[WHAT NEEDS TO BE DONE] Set down every line of the data, unchanged and complete.
=== INFORMATION PROVIDED ===
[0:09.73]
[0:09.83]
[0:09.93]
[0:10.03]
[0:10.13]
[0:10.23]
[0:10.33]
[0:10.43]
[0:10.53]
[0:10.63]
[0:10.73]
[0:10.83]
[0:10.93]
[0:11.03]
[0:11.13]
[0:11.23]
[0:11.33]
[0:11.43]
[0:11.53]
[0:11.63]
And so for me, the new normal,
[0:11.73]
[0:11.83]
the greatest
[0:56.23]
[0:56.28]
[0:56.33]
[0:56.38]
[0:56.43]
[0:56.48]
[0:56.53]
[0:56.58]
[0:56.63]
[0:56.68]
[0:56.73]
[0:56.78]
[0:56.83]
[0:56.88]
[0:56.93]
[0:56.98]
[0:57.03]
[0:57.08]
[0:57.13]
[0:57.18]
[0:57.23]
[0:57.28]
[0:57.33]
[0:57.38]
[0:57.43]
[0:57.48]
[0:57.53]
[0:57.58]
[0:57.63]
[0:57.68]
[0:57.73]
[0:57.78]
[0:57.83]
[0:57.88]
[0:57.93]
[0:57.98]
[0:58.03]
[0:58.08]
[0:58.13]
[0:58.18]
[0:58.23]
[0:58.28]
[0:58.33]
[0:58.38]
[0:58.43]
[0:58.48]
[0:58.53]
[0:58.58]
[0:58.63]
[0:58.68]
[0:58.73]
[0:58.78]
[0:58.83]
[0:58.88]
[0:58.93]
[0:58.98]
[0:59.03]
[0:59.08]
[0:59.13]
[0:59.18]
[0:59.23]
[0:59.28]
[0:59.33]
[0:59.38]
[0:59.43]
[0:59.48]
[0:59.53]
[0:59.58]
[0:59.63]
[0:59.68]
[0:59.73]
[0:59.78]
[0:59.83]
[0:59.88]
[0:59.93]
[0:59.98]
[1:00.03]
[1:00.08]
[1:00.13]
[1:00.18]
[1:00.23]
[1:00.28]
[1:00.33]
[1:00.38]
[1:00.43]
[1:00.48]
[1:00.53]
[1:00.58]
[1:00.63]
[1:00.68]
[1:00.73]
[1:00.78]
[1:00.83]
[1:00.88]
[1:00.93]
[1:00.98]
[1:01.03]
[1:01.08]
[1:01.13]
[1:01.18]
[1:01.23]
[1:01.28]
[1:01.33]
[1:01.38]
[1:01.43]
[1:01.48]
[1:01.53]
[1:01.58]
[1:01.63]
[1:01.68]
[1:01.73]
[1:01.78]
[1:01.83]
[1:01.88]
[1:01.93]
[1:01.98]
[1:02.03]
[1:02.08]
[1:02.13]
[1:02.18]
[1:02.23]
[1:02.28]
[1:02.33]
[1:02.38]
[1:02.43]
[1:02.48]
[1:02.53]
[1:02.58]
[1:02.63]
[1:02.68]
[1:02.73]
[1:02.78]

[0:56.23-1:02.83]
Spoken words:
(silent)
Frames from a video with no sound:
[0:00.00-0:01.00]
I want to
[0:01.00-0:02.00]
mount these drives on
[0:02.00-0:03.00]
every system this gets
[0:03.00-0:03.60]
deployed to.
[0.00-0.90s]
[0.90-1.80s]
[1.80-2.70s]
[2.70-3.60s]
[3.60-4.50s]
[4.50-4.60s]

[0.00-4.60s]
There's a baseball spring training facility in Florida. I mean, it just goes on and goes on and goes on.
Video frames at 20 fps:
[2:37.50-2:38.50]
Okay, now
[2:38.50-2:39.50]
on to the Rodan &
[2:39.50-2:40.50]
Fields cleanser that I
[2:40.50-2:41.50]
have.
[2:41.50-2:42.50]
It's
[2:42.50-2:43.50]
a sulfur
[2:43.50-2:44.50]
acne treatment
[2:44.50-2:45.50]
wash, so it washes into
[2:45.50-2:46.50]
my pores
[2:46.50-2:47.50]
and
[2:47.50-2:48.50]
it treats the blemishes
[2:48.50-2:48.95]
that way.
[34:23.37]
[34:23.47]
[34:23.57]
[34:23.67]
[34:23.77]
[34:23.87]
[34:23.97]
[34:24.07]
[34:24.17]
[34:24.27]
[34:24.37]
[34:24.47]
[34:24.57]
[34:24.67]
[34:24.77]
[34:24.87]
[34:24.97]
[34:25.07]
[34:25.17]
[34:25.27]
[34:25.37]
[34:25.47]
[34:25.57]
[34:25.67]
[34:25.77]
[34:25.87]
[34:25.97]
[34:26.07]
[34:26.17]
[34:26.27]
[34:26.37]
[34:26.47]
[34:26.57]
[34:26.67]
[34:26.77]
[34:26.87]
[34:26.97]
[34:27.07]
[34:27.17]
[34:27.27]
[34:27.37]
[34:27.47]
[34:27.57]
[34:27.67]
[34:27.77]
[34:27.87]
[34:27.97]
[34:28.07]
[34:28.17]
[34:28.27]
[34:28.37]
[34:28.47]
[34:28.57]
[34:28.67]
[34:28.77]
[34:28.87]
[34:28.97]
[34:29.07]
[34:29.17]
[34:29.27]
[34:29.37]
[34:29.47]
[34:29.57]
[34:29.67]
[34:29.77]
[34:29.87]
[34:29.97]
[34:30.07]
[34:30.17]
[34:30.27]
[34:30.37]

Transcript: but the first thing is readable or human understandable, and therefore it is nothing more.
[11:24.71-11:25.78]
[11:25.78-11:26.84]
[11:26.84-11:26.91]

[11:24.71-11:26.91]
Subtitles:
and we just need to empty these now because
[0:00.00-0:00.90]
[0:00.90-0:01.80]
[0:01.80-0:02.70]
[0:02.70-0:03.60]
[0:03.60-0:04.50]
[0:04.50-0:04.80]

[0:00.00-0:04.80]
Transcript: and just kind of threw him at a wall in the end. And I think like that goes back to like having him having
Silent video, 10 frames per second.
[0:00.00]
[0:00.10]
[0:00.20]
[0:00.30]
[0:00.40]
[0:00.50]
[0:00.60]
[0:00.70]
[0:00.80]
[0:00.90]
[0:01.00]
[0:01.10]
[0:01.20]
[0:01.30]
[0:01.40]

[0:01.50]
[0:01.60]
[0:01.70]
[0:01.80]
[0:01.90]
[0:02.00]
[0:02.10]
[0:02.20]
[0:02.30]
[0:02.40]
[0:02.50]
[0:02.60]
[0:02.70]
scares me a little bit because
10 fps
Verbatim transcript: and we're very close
===
[COMPLETED EXERCISE]
[0:09.73]
[0:09.83]
[0:09.93]
[0:10.03]
[0:10.13]
[0:10.23]
[0:10.33]
[0:10.43]
[0:10.53]
[0:10.63]
[0:10.73]
[0:10.83]
[0:10.93]
[0:11.03]
[0:11.13]
[0:11.23]
[0:11.33]
[0:11.43]
[0:11.53]
[0:11.63]
And so for me, the new normal,
[0:11.73]
[0:11.83]
the greatest
[0:56.23]
[0:56.28]
[0:56.33]
[0:56.38]
[0:56.43]
[0:56.48]
[0:56.53]
[0:56.58]
[0:56.63]
[0:56.68]
[0:56.73]
[0:56.78]
[0:56.83]
[0:56.88]
[0:56.93]
[0:56.98]
[0:57.03]
[0:57.08]
[0:57.13]
[0:57.18]
[0:57.23]
[0:57.28]
[0:57.33]
[0:57.38]
[0:57.43]
[0:57.48]
[0:57.53]
[0:57.58]
[0:57.63]
[0:57.68]
[0:57.73]
[0:57.78]
[0:57.83]
[0:57.88]
[0:57.93]
[0:57.98]
[0:58.03]
[0:58.08]
[0:58.13]
[0:58.18]
[0:58.23]
[0:58.28]
[0:58.33]
[0:58.38]
[0:58.43]
[0:58.48]
[0:58.53]
[0:58.58]
[0:58.63]
[0:58.68]
[0:58.73]
[0:58.78]
[0:58.83]
[0:58.88]
[0:58.93]
[0:58.98]
[0:59.03]
[0:59.08]
[0:59.13]
[0:59.18]
[0:59.23]
[0:59.28]
[0:59.33]
[0:59.38]
[0:59.43]
[0:59.48]
[0:59.53]
[0:59.58]
[0:59.63]
[0:59.68]
[0:59.73]
[0:59.78]
[0:59.83]
[0:59.88]
[0:59.93]
[0:59.98]
[1:00.03]
[1:00.08]
[1:00.13]
[1:00.18]
[1:00.23]
[1:00.28]
[1:00.33]
[1:00.38]
[1:00.43]
[1:00.48]
[1:00.53]
[1:00.58]
[1:00.63]
[1:00.68]
[1:00.73]
[1:00.78]
[1:00.83]
[1:00.88]
[1:00.93]
[1:00.98]
[1:01.03]
[1:01.08]
[1:01.13]
[1:01.18]
[1:01.23]
[1:01.28]
[1:01.33]
[1:01.38]
[1:01.43]
[1:01.48]
[1:01.53]
[1:01.58]
[1:01.63]
[1:01.68]
[1:01.73]
[1:01.78]
[1:01.83]
[1:01.88]
[1:01.93]
[1:01.98]
[1:02.03]
[1:02.08]
[1:02.13]
[1:02.18]
[1:02.23]
[1:02.28]
[1:02.33]
[1:02.38]
[1:02.43]
[1:02.48]
[1:02.53]
[1:02.58]
[1:02.63]
[1:02.68]
[1:02.73]
[1:02.78]

[0:56.23-1:02.83]
Spoken words:
(silent)
Frames from a video with no sound:
[0:00.00-0:01.00]
I want to
[0:01.00-0:02.00]
mount these drives on
[0:02.00-0:03.00]
every system this gets
[0:03.00-0:03.60]
deployed to.
[0.00-0.90s]
[0.90-1.80s]
[1.80-2.70s]
[2.70-3.60s]
[3.60-4.50s]
[4.50-4.60s]

[0.00-4.60s]
There's a baseball spring training facility in Florida. I mean, it just goes on and goes on and goes on.
Video frames at 20 fps:
[2:37.50-2:38.50]
Okay, now
[2:38.50-2:39.50]
on to the Rodan &
[2:39.50-2:40.50]
Fields cleanser that I
[2:40.50-2:41.50]
have.
[2:41.50-2:42.50]
It's
[2:42.50-2:43.50]
a sulfur
[2:43.50-2:44.50]
acne treatment
[2:44.50-2:45.50]
wash, so it washes into
[2:45.50-2:46.50]
my pores
[2:46.50-2:47.50]
and
[2:47.50-2:48.50]
it treats the blemishes
[2:48.50-2:48.95]
that way.
[34:23.37]
[34:23.47]
[34:23.57]
[34:23.67]
[34:23.77]
[34:23.87]
[34:23.97]
[34:24.07]
[34:24.17]
[34:24.27]
[34:24.37]
[34:24.47]
[34:24.57]
[34:24.67]
[34:24.77]
[34:24.87]
[34:24.97]
[34:25.07]
[34:25.17]
[34:25.27]
[34:25.37]
[34:25.47]
[34:25.57]
[34:25.67]
[34:25.77]
[34:25.87]
[34:25.97]
[34:26.07]
[34:26.17]
[34:26.27]
[34:26.37]
[34:26.47]
[34:26.57]
[34:26.67]
[34:26.77]
[34:26.87]
[34:26.97]
[34:27.07]
[34:27.17]
[34:27.27]
[34:27.37]
[34:27.47]
[34:27.57]
[34:27.67]
[34:27.77]
[34:27.87]
[34:27.97]
[34:28.07]
[34:28.17]
[34:28.27]
[34:28.37]
[34:28.47]
[34:28.57]
[34:28.67]
[34:28.77]
[34:28.87]
[34:28.97]
[34:29.07]
[34:29.17]
[34:29.27]
[34:29.37]
[34:29.47]
[34:29.57]
[34:29.67]
[34:29.77]
[34:29.87]
[34:29.97]
[34:30.07]
[34:30.17]
[34:30.27]
[34:30.37]

Transcript: but the first thing is readable or human understandable, and therefore it is nothing more.
[11:24.71-11:25.78]
[11:25.78-11:26.84]
[11:26.84-11:26.91]

[11:24.71-11:26.91]
Subtitles:
and we just need to empty these now because
[0:00.00-0:00.90]
[0:00.90-0:01.80]
[0:01.80-0:02.70]
[0:02.70-0:03.60]
[0:03.60-0:04.50]
[0:04.50-0:04.80]

[0:00.00-0:04.80]
Transcript: and just kind of threw him at a wall in the end. And I think like that goes back to like having him having
Silent video, 10 frames per second.
[0:00.00]
[0:00.10]
[0:00.20]
[0:00.30]
[0:00.40]
[0:00.50]
[0:00.60]
[0:00.70]
[0:00.80]
[0:00.90]
[0:01.00]
[0:01.10]
[0:01.20]
[0:01.30]
[0:01.40]

[0:01.50]
[0:01.60]
[0:01.70]
[0:01.80]
[0:01.90]
[0:02.00]
[0:02.10]
[0:02.20]
[0:02.30]
[0:02.40]
[0:02.50]
[0:02.60]
[0:02.70]
scares me a little bit because
10 fps
Verbatim transcript: and we're very close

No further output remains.